Crossing over: Eat Pray Love review

A friend made fun of me for reading Eat Pray Love. Apparently it was made into a movie a few years back and no one takes it seriously. Or maybe it is the title. Regardless, the book is right up my alley. I found it resting on the shelf above the fireplace that makes up the book exchange at my local coffee shop and decided to take it home because I had watched a TED talk by Elizabeth Gilbert and found it interesting. This was the extent of my decision-making. I also enjoyed the first ten pages.

In many ways this is the type of book I love. It is a travelogue and a memoir, two words that sum up ninety per cent of the books I’ve read and liked in the past two years. It is exactly the type of book that I imagine one day wanting to write. Gilbert is the type of person that I can imagine myself wanting to be.

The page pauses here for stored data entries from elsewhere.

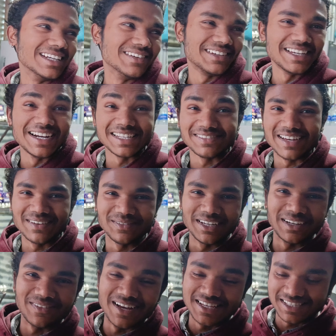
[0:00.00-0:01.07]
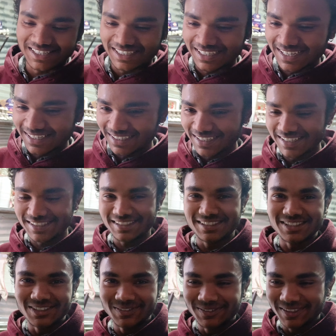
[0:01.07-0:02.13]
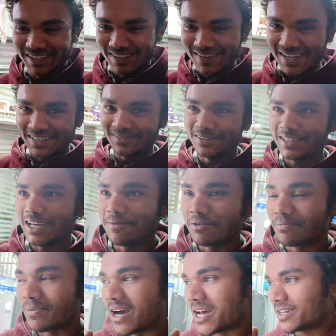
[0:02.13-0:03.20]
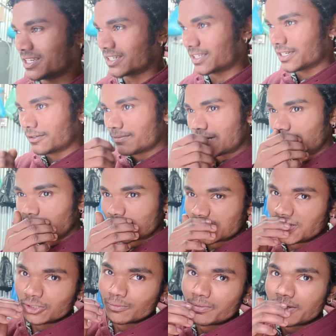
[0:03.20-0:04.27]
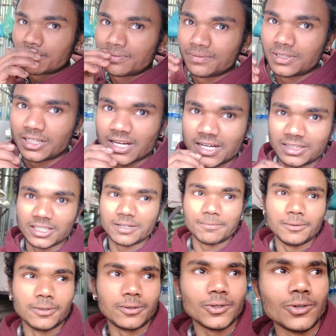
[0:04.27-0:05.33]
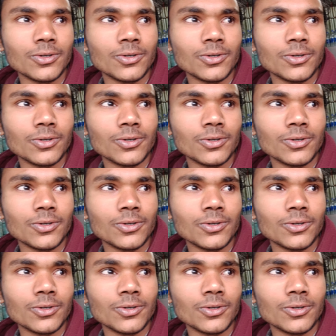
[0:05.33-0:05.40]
मतलब कि हर हर्षमैन ब्रेकफास्ट में खाना गए तो बनते बाद में अभी पहाड़ ढक गया ना बाद ढकने तो बर्फ भी दिखाते हैं आप लोग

The first and last section of the book are excellent. They are tales of an expat in a new culture, settling down, making friends and having adventures. Gilbert is also stingingly honest about topics that usually go untouched like depression, divorce, love, and masturbation. She talks about the easy things like pasta and attractive boys but also the parts that usually make us uncomfortable. Honesty is essential to good memoir. This is a year of her life, on a platter. Learn what you will.

The only part I don’t like is the pray part. I don’t identify with her devotion. I am not a spiritual person and admire her journey and want to move to an ashram in India for parts but don’t dig it. I could go to Borobudur and admire the beauty of the architecture but I will never be moved to believe. As a result the middle section drags. I keep reading knowing that if I stick it out Indonesia will be more like Italy. I guess I am more of an eat and love type.

I am rewarded with tales of a complicated Island and the friends she makes. I can identify with the calmness and balance she is seeking. I can see the value of meditation, although I will only ever do yoga because it is a great workout not because I find anything in the theology behind it.